Le dilemme opposant hygiène et économie d’énergie est-il toujours d’actualité ou une solution est-elle en vue?
L’enjeu est de trouver des solutions qui permettent de conjuguer ces deux aspects. Mais des solutions scientifico-techniques existent pour résoudre ce dilemme. Un dialogue actif et constructif entre les divers groupes d'intérêt est néanmoins nécessaire, tout comme une volonté ferme de s’attaquer au problème.
Seules les piscines, les écoles et les maisons de retraite font l’objet d’évaluations. Dois-je aussi faire analyser l’eau de ma douche?
C’est déjà un grand pas en avant que les systèmes publics d’eau soient contrôlés mais la même détermination devrait s’appliquer aux particuliers. Néanmoins, la surveillance ne fait pas disparaître le problème de légionelles. Leur découverte ne résout pas le problème et ne le stoppe pas non plus. Des approches d’ingénierie technique et opérationnelles doivent être adoptées pour trouver des solutions capables d’enrayer la propagation des légionelles dans les systèmes des bâtiments, en particulier lorsqu’ils abritent des personnes fragiles. Des mesures techniques doivent d'une part empêcher la prolifération des légionelles, et d’autre part, celles-ci doivent être éliminées systématiquement et définitivement lorsqu’elles sont présentes en fortes concentrations; enfin, les résultats de l’assainissement doivent être contrôlés ultérieurement.
Vous dirigez à présent un programme de recherche de quatre ans sur les légionelles dans les bâtiments - quelle est la première question à laquelle ce programme doit répondre?
Le fondement de ce projet est le développement, l'optimisation et la standardisation du prélèvement d’échantillon ainsi que la méthode d’analyse ultérieure, ce qui permettra ensuite de traiter les autres problématiques en fonction de l’objectif visé. Mais pour progresser sur la thématique des légionelles, il faut pouvoir établir un faisceau d'informations. C’est exactement ce que nous permettra ce projet: nous apporterons à cette thématique un éclairage à la fois microbiologique, médical et technique. Il est par ailleurs important pour nous de favoriser la sensibilisation et le transfert de savoir entre les différents acteurs, du scientifique au spécialiste du sanitaire, au médecin et au gestionnaire immobilier.

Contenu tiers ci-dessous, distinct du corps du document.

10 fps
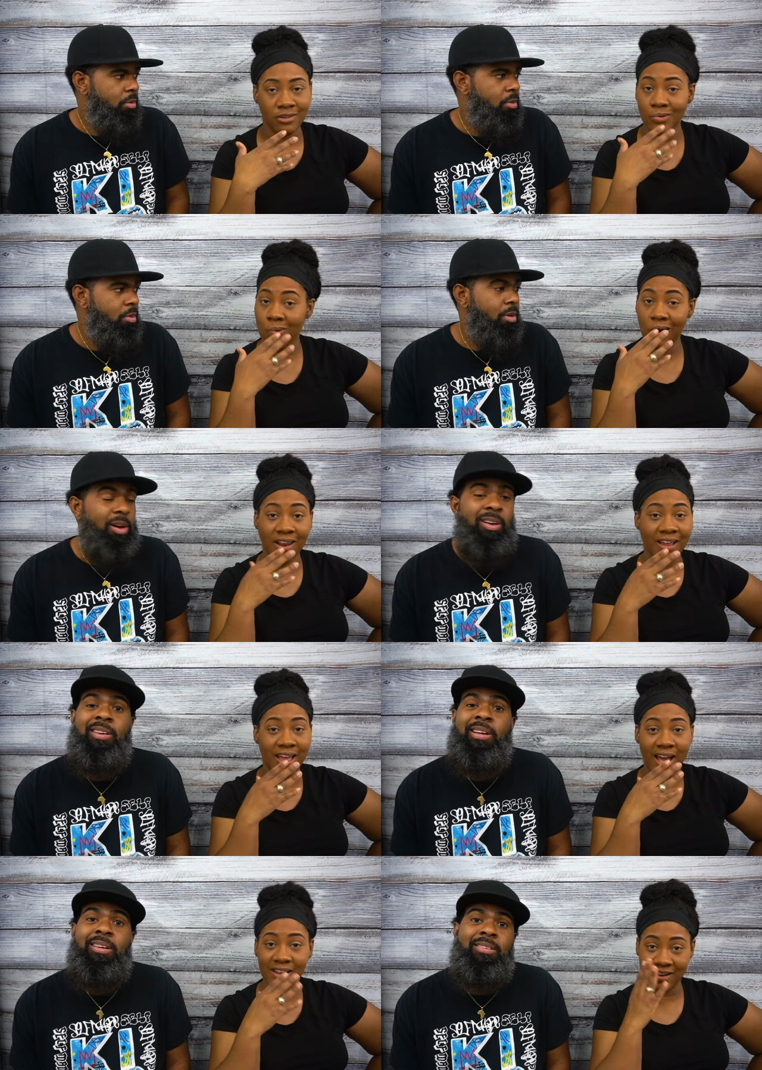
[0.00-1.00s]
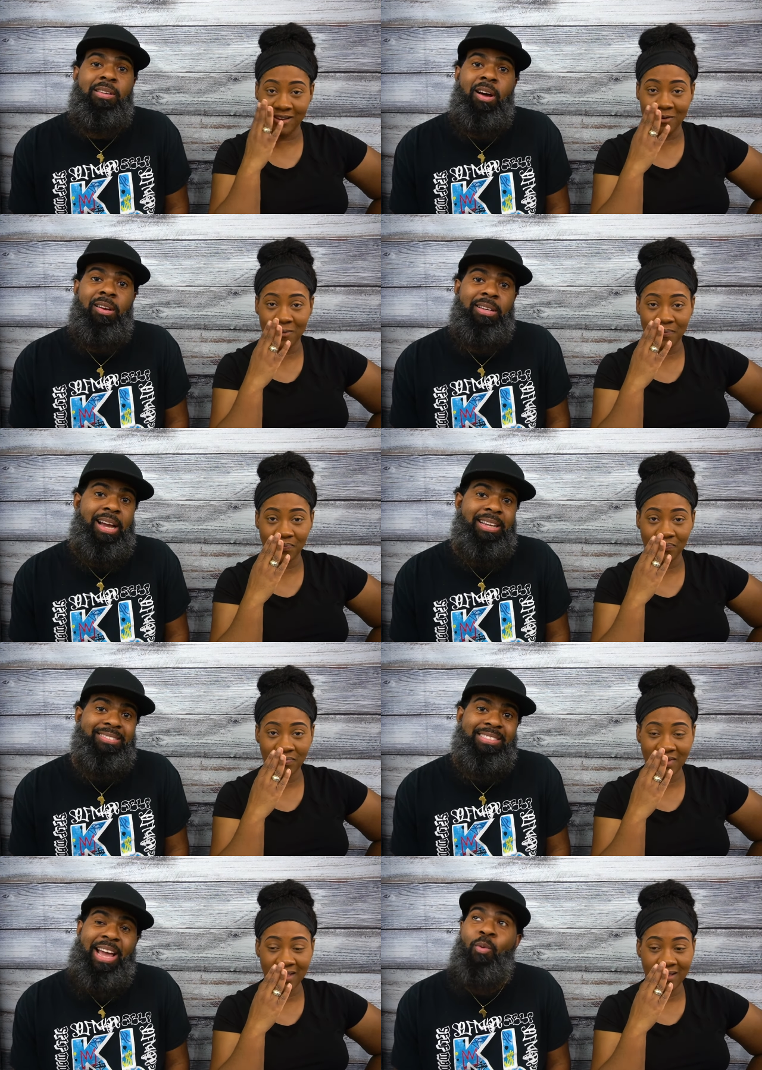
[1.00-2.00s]
Speaker 1: You all I got now. All I got.
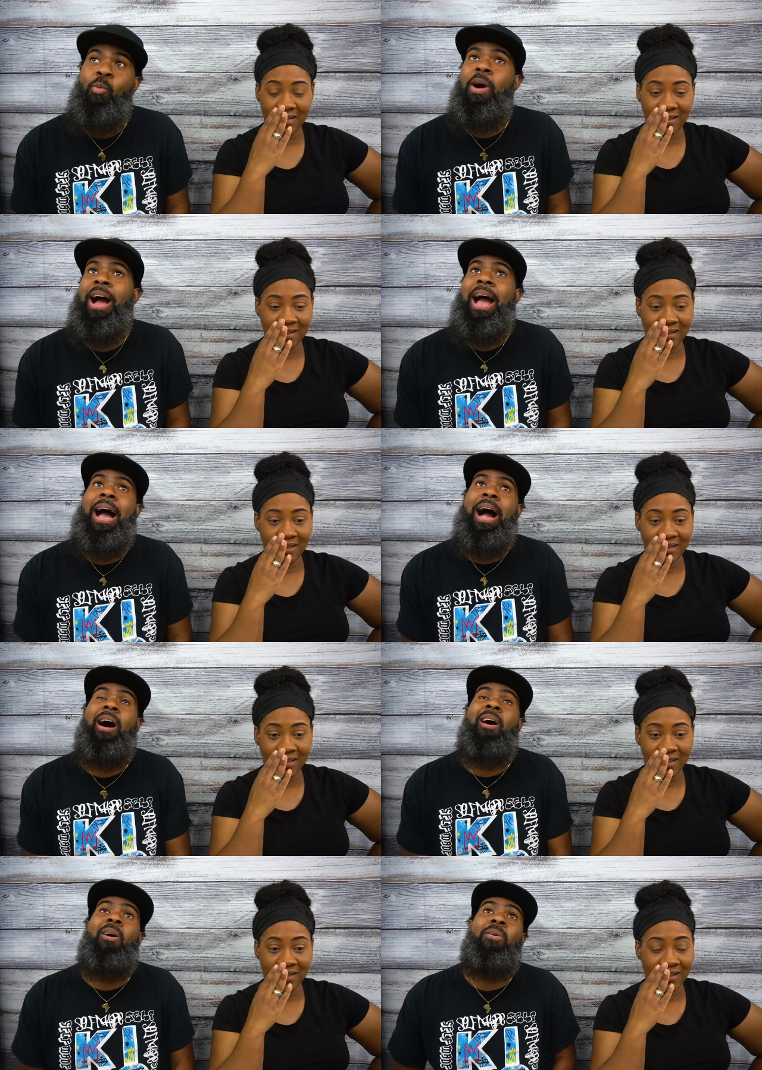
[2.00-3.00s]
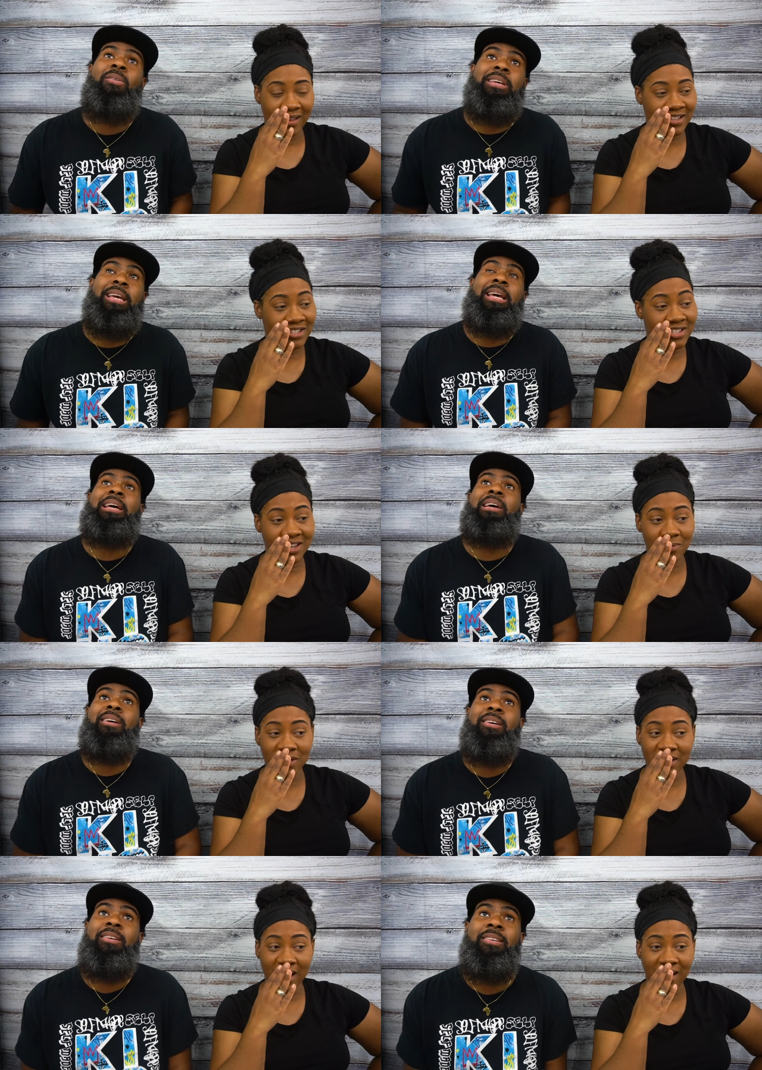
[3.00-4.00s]
I was like, Wow. And yeah.
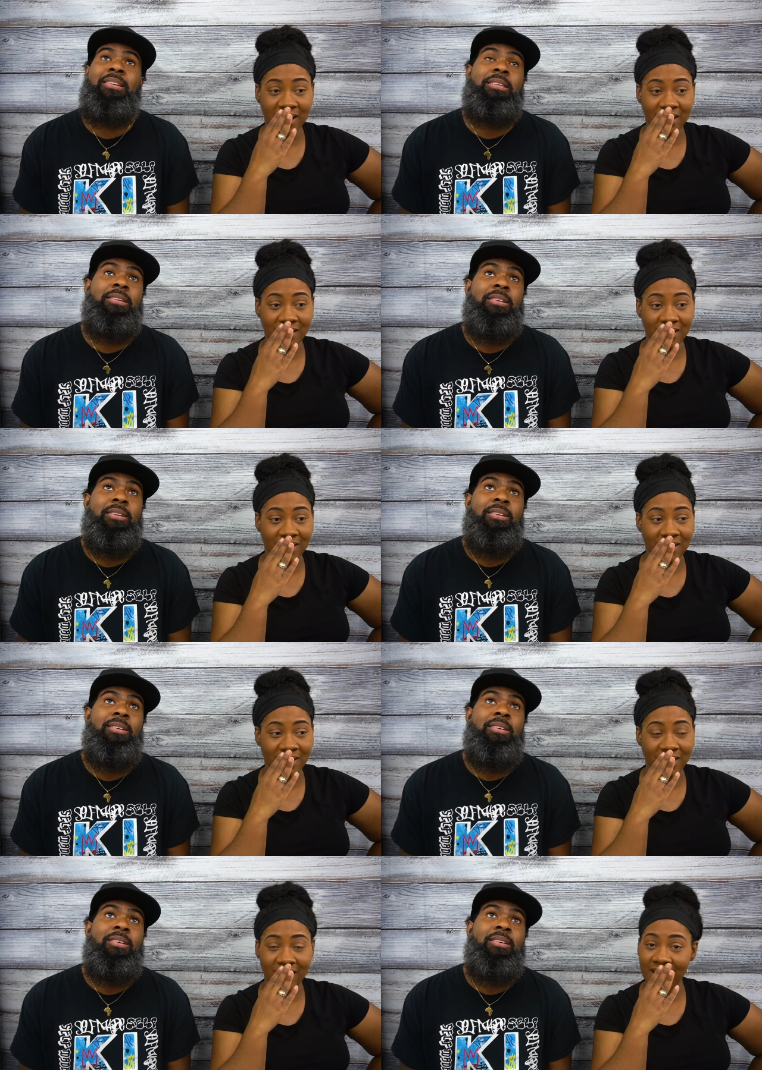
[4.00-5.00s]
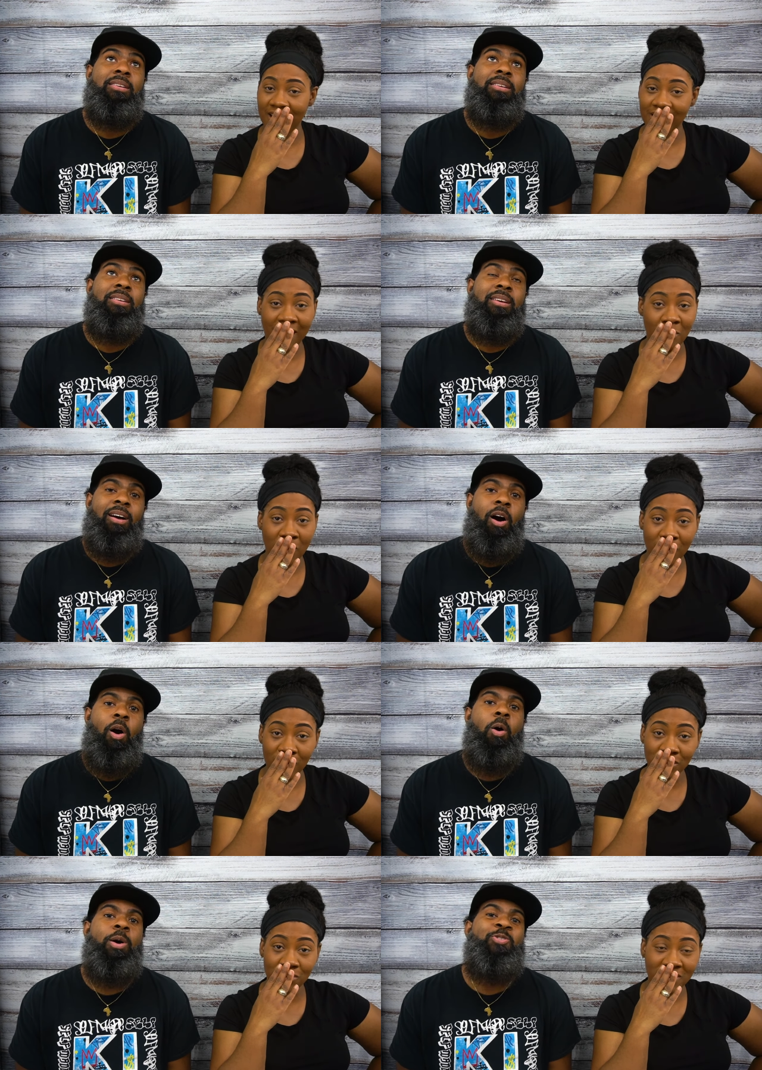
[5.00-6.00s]
she was
Speaker 2: like, And I'm
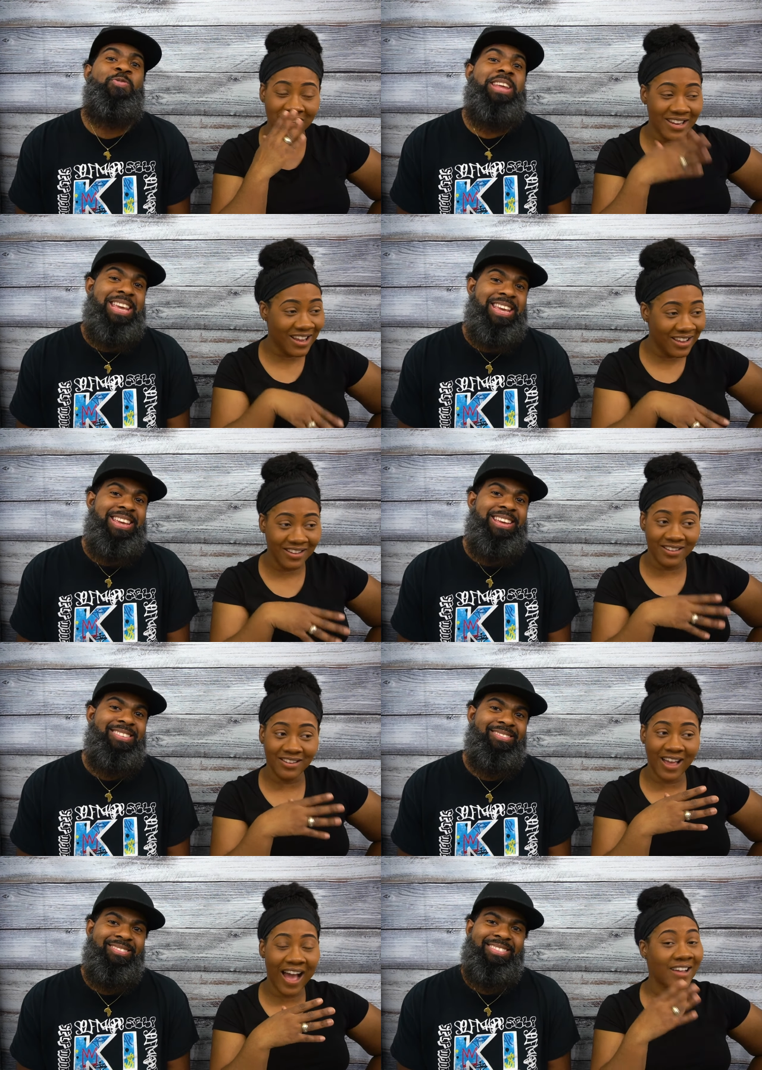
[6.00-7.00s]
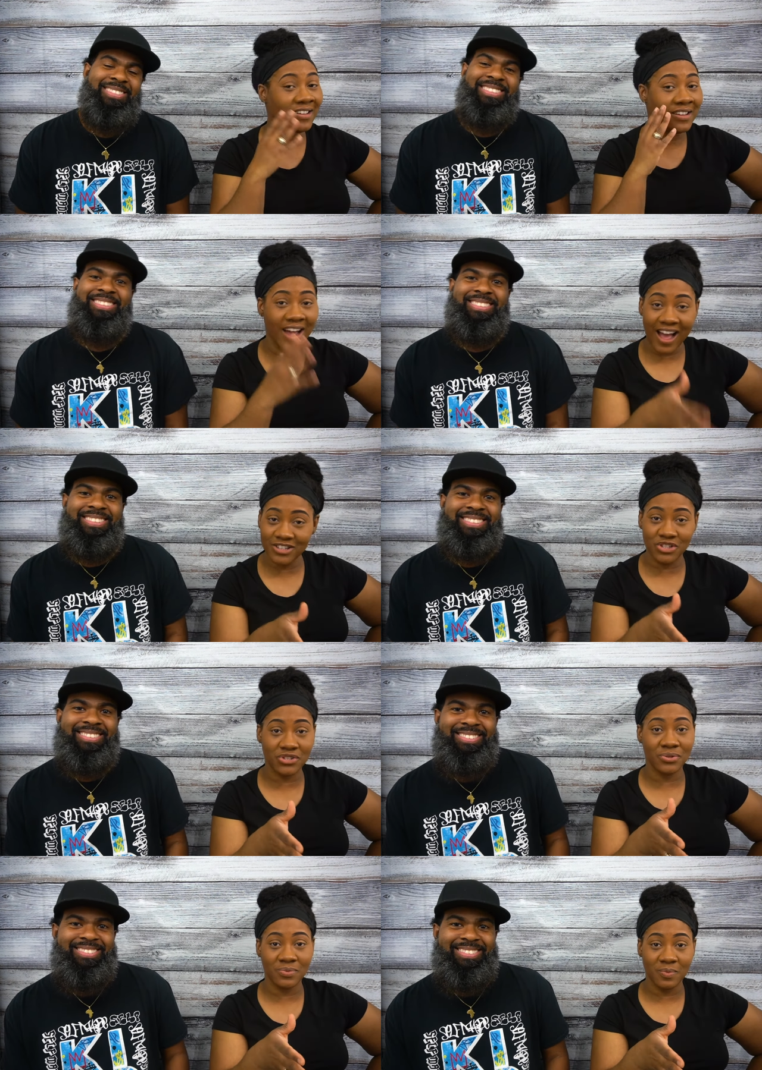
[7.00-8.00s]
all, all you, you need. need. I
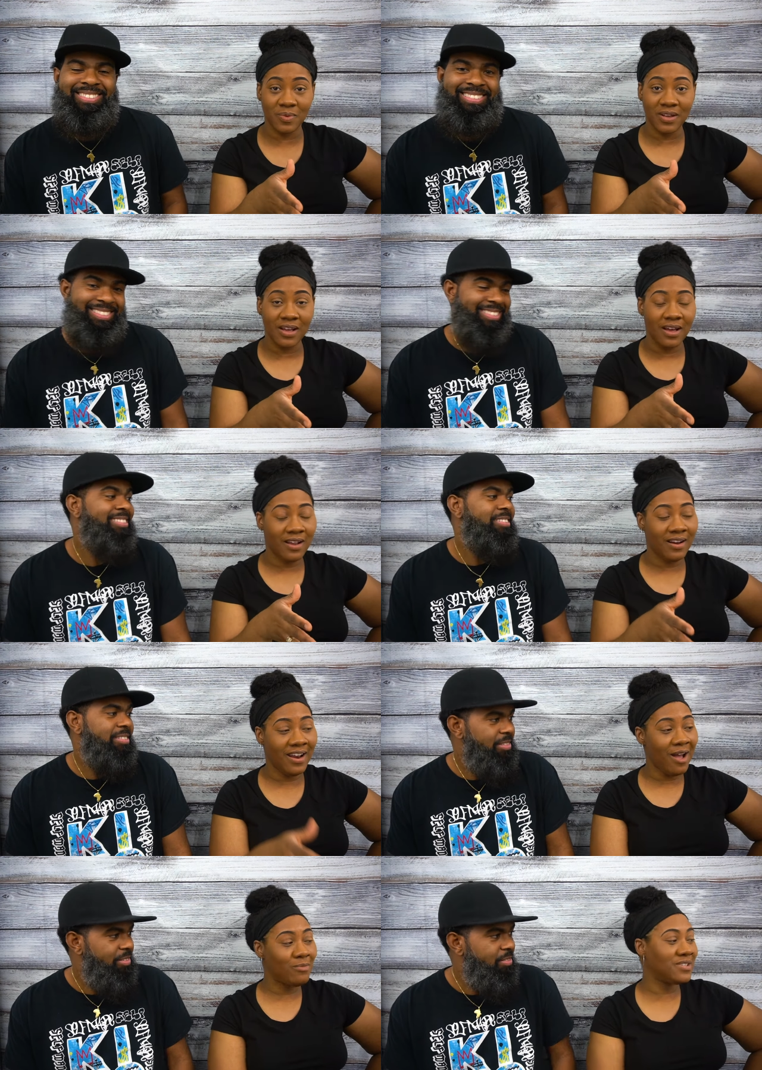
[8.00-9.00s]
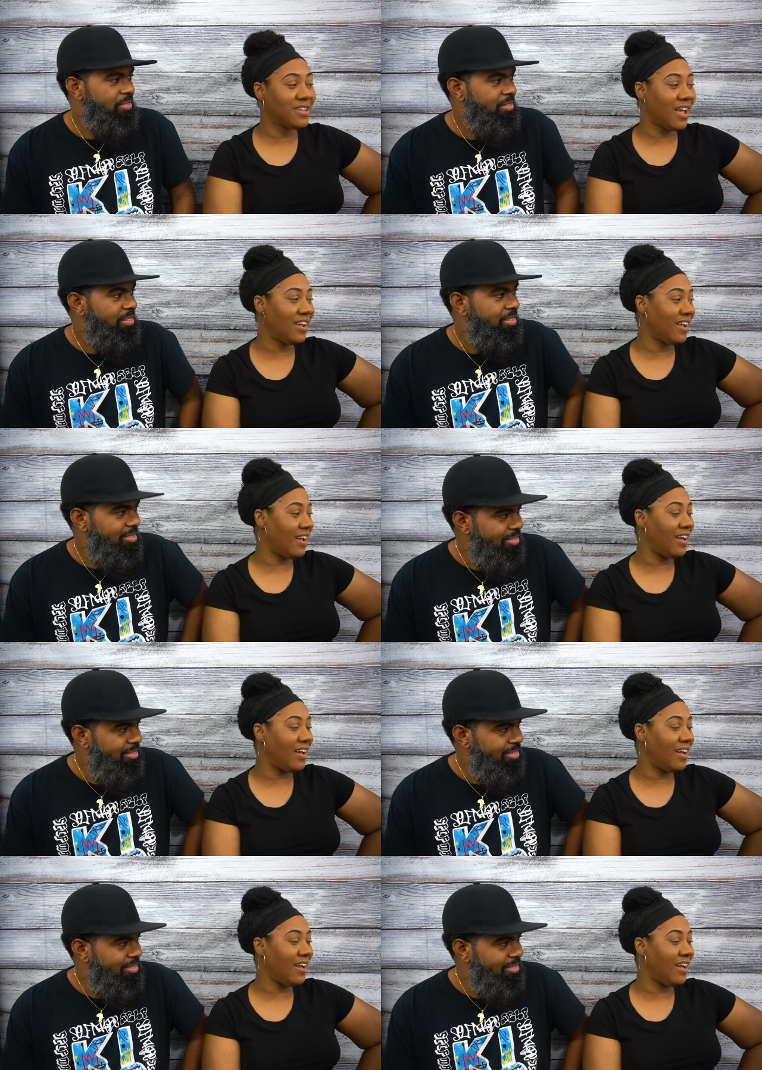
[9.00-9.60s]
got you. And I was like,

Vous voulez établir le lien entre la présence de légionelles et la fréquence des infections - l’Eawag se lance-t-elle sur le terrain épidémiologique?
Non, pas vraiment. Le problème des légionelles est multidimensionnel, c’est pourquoi notre projet est pluridisciplinaire. Nous avons sciemment fait appel à des groupes de différentes disciplines. Il y a parmi eux celui du Daniel Mäusezahl (SwissTPH), qui travaille sur l’épidémiologie et la santé humaine, le groupe de Franziska Rölli (HSLU), qui se concentre sur la technique de bâtiment, le groupe de Tim Julian (Eawag), qui s’occupe de l’évaluation des risques et le groupe de Hans Peter Füchslin (laboratoire cantonal de Zurich), qui traite les contrôles de routine et les questions relatives à la législation.